Saved entries
══════════════════════════════

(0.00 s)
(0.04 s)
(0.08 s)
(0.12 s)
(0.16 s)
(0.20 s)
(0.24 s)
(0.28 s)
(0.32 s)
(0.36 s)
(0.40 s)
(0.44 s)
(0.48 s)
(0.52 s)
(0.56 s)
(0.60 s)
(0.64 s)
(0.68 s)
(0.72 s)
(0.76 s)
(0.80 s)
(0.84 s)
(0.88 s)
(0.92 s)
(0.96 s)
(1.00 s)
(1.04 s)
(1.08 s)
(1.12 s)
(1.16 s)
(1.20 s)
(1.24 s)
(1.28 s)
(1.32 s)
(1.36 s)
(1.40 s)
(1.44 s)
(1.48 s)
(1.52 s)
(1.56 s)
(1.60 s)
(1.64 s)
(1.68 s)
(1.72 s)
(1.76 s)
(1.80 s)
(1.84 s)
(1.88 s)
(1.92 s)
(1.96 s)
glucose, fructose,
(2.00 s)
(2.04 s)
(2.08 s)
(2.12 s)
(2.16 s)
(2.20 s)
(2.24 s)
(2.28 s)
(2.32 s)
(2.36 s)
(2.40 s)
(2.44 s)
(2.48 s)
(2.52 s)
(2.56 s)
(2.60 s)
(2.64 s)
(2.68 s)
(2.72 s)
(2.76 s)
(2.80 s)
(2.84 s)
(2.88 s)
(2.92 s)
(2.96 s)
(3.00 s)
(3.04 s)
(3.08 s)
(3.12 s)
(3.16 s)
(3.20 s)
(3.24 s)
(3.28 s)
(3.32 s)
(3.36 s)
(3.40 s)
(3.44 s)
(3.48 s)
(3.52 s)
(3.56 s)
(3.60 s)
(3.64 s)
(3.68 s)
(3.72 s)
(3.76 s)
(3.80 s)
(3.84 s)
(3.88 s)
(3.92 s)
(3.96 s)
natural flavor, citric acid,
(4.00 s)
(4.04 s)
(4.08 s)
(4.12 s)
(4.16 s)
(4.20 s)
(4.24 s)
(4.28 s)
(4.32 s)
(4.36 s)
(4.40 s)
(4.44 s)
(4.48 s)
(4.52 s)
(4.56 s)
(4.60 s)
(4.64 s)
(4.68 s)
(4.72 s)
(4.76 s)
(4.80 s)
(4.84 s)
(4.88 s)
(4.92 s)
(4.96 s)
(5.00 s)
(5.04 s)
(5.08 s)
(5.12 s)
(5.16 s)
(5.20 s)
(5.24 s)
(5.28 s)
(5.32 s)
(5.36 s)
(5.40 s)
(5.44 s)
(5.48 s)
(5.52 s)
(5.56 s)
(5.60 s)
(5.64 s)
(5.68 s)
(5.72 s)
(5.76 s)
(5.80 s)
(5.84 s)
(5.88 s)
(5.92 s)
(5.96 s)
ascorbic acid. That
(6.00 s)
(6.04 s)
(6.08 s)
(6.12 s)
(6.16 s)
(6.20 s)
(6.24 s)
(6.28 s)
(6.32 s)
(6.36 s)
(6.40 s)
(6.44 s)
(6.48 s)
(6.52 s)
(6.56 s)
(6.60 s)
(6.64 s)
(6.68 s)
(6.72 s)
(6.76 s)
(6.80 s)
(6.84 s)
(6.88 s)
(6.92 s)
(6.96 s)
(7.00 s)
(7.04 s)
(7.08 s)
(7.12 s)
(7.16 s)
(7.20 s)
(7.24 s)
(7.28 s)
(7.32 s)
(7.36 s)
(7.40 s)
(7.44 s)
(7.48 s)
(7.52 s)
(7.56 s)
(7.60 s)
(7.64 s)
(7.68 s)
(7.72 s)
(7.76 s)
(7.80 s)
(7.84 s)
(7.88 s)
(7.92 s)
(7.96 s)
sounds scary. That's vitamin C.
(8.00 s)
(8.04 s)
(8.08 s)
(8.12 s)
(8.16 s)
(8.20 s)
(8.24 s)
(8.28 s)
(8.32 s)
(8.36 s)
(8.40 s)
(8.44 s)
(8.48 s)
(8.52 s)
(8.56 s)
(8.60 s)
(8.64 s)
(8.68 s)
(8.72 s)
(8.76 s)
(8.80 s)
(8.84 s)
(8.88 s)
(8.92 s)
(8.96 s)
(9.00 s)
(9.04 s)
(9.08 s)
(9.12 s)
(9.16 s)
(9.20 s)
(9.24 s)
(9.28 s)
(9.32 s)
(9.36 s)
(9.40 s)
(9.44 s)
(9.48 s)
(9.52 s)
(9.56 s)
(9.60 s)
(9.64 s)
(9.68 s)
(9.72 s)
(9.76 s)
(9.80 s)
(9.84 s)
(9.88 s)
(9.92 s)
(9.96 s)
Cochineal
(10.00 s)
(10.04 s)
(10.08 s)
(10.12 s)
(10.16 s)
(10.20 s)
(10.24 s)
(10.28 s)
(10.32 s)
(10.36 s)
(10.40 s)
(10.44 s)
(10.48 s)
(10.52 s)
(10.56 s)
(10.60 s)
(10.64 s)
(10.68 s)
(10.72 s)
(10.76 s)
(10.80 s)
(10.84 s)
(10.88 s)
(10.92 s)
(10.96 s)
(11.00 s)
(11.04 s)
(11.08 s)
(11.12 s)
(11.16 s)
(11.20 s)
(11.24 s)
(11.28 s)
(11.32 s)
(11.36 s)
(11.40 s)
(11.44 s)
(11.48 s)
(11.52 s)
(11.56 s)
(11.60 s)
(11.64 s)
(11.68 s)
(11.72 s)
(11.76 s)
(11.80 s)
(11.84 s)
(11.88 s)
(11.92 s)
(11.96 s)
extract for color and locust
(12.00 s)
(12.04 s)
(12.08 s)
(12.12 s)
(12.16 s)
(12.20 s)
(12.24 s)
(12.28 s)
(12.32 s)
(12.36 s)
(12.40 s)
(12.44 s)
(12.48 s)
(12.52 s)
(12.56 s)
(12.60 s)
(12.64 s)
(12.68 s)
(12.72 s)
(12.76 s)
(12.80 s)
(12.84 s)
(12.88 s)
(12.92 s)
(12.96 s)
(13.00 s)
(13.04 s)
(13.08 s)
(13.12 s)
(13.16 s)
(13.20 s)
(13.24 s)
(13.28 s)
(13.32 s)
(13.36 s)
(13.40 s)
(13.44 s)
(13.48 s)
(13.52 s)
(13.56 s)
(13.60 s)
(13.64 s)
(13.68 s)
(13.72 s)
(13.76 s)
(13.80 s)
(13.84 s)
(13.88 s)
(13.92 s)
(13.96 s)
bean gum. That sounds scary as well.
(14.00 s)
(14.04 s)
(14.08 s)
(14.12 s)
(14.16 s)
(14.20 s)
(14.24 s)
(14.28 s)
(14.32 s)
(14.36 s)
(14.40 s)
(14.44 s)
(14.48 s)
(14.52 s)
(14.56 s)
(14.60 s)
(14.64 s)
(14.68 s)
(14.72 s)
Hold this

══════════════════════════════

*To do*:
Exactly as written, output all of the entries.

*Result*:
(0.00 s)
(0.04 s)
(0.08 s)
(0.12 s)
(0.16 s)
(0.20 s)
(0.24 s)
(0.28 s)
(0.32 s)
(0.36 s)
(0.40 s)
(0.44 s)
(0.48 s)
(0.52 s)
(0.56 s)
(0.60 s)
(0.64 s)
(0.68 s)
(0.72 s)
(0.76 s)
(0.80 s)
(0.84 s)
(0.88 s)
(0.92 s)
(0.96 s)
(1.00 s)
(1.04 s)
(1.08 s)
(1.12 s)
(1.16 s)
(1.20 s)
(1.24 s)
(1.28 s)
(1.32 s)
(1.36 s)
(1.40 s)
(1.44 s)
(1.48 s)
(1.52 s)
(1.56 s)
(1.60 s)
(1.64 s)
(1.68 s)
(1.72 s)
(1.76 s)
(1.80 s)
(1.84 s)
(1.88 s)
(1.92 s)
(1.96 s)
glucose, fructose,
(2.00 s)
(2.04 s)
(2.08 s)
(2.12 s)
(2.16 s)
(2.20 s)
(2.24 s)
(2.28 s)
(2.32 s)
(2.36 s)
(2.40 s)
(2.44 s)
(2.48 s)
(2.52 s)
(2.56 s)
(2.60 s)
(2.64 s)
(2.68 s)
(2.72 s)
(2.76 s)
(2.80 s)
(2.84 s)
(2.88 s)
(2.92 s)
(2.96 s)
(3.00 s)
(3.04 s)
(3.08 s)
(3.12 s)
(3.16 s)
(3.20 s)
(3.24 s)
(3.28 s)
(3.32 s)
(3.36 s)
(3.40 s)
(3.44 s)
(3.48 s)
(3.52 s)
(3.56 s)
(3.60 s)
(3.64 s)
(3.68 s)
(3.72 s)
(3.76 s)
(3.80 s)
(3.84 s)
(3.88 s)
(3.92 s)
(3.96 s)
natural flavor, citric acid,
(4.00 s)
(4.04 s)
(4.08 s)
(4.12 s)
(4.16 s)
(4.20 s)
(4.24 s)
(4.28 s)
(4.32 s)
(4.36 s)
(4.40 s)
(4.44 s)
(4.48 s)
(4.52 s)
(4.56 s)
(4.60 s)
(4.64 s)
(4.68 s)
(4.72 s)
(4.76 s)
(4.80 s)
(4.84 s)
(4.88 s)
(4.92 s)
(4.96 s)
(5.00 s)
(5.04 s)
(5.08 s)
(5.12 s)
(5.16 s)
(5.20 s)
(5.24 s)
(5.28 s)
(5.32 s)
(5.36 s)
(5.40 s)
(5.44 s)
(5.48 s)
(5.52 s)
(5.56 s)
(5.60 s)
(5.64 s)
(5.68 s)
(5.72 s)
(5.76 s)
(5.80 s)
(5.84 s)
(5.88 s)
(5.92 s)
(5.96 s)
ascorbic acid. That
(6.00 s)
(6.04 s)
(6.08 s)
(6.12 s)
(6.16 s)
(6.20 s)
(6.24 s)
(6.28 s)
(6.32 s)
(6.36 s)
(6.40 s)
(6.44 s)
(6.48 s)
(6.52 s)
(6.56 s)
(6.60 s)
(6.64 s)
(6.68 s)
(6.72 s)
(6.76 s)
(6.80 s)
(6.84 s)
(6.88 s)
(6.92 s)
(6.96 s)
(7.00 s)
(7.04 s)
(7.08 s)
(7.12 s)
(7.16 s)
(7.20 s)
(7.24 s)
(7.28 s)
(7.32 s)
(7.36 s)
(7.40 s)
(7.44 s)
(7.48 s)
(7.52 s)
(7.56 s)
(7.60 s)
(7.64 s)
(7.68 s)
(7.72 s)
(7.76 s)
(7.80 s)
(7.84 s)
(7.88 s)
(7.92 s)
(7.96 s)
sounds scary. That's vitamin C.
(8.00 s)
(8.04 s)
(8.08 s)
(8.12 s)
(8.16 s)
(8.20 s)
(8.24 s)
(8.28 s)
(8.32 s)
(8.36 s)
(8.40 s)
(8.44 s)
(8.48 s)
(8.52 s)
(8.56 s)
(8.60 s)
(8.64 s)
(8.68 s)
(8.72 s)
(8.76 s)
(8.80 s)
(8.84 s)
(8.88 s)
(8.92 s)
(8.96 s)
(9.00 s)
(9.04 s)
(9.08 s)
(9.12 s)
(9.16 s)
(9.20 s)
(9.24 s)
(9.28 s)
(9.32 s)
(9.36 s)
(9.40 s)
(9.44 s)
(9.48 s)
(9.52 s)
(9.56 s)
(9.60 s)
(9.64 s)
(9.68 s)
(9.72 s)
(9.76 s)
(9.80 s)
(9.84 s)
(9.88 s)
(9.92 s)
(9.96 s)
Cochineal
(10.00 s)
(10.04 s)
(10.08 s)
(10.12 s)
(10.16 s)
(10.20 s)
(10.24 s)
(10.28 s)
(10.32 s)
(10.36 s)
(10.40 s)
(10.44 s)
(10.48 s)
(10.52 s)
(10.56 s)
(10.60 s)
(10.64 s)
(10.68 s)
(10.72 s)
(10.76 s)
(10.80 s)
(10.84 s)
(10.88 s)
(10.92 s)
(10.96 s)
(11.00 s)
(11.04 s)
(11.08 s)
(11.12 s)
(11.16 s)
(11.20 s)
(11.24 s)
(11.28 s)
(11.32 s)
(11.36 s)
(11.40 s)
(11.44 s)
(11.48 s)
(11.52 s)
(11.56 s)
(11.60 s)
(11.64 s)
(11.68 s)
(11.72 s)
(11.76 s)
(11.80 s)
(11.84 s)
(11.88 s)
(11.92 s)
(11.96 s)
extract for color and locust
(12.00 s)
(12.04 s)
(12.08 s)
(12.12 s)
(12.16 s)
(12.20 s)
(12.24 s)
(12.28 s)
(12.32 s)
(12.36 s)
(12.40 s)
(12.44 s)
(12.48 s)
(12.52 s)
(12.56 s)
(12.60 s)
(12.64 s)
(12.68 s)
(12.72 s)
(12.76 s)
(12.80 s)
(12.84 s)
(12.88 s)
(12.92 s)
(12.96 s)
(13.00 s)
(13.04 s)
(13.08 s)
(13.12 s)
(13.16 s)
(13.20 s)
(13.24 s)
(13.28 s)
(13.32 s)
(13.36 s)
(13.40 s)
(13.44 s)
(13.48 s)
(13.52 s)
(13.56 s)
(13.60 s)
(13.64 s)
(13.68 s)
(13.72 s)
(13.76 s)
(13.80 s)
(13.84 s)
(13.88 s)
(13.92 s)
(13.96 s)
bean gum. That sounds scary as well.
(14.00 s)
(14.04 s)
(14.08 s)
(14.12 s)
(14.16 s)
(14.20 s)
(14.24 s)
(14.28 s)
(14.32 s)
(14.36 s)
(14.40 s)
(14.44 s)
(14.48 s)
(14.52 s)
(14.56 s)
(14.60 s)
(14.64 s)
(14.68 s)
(14.72 s)
Hold this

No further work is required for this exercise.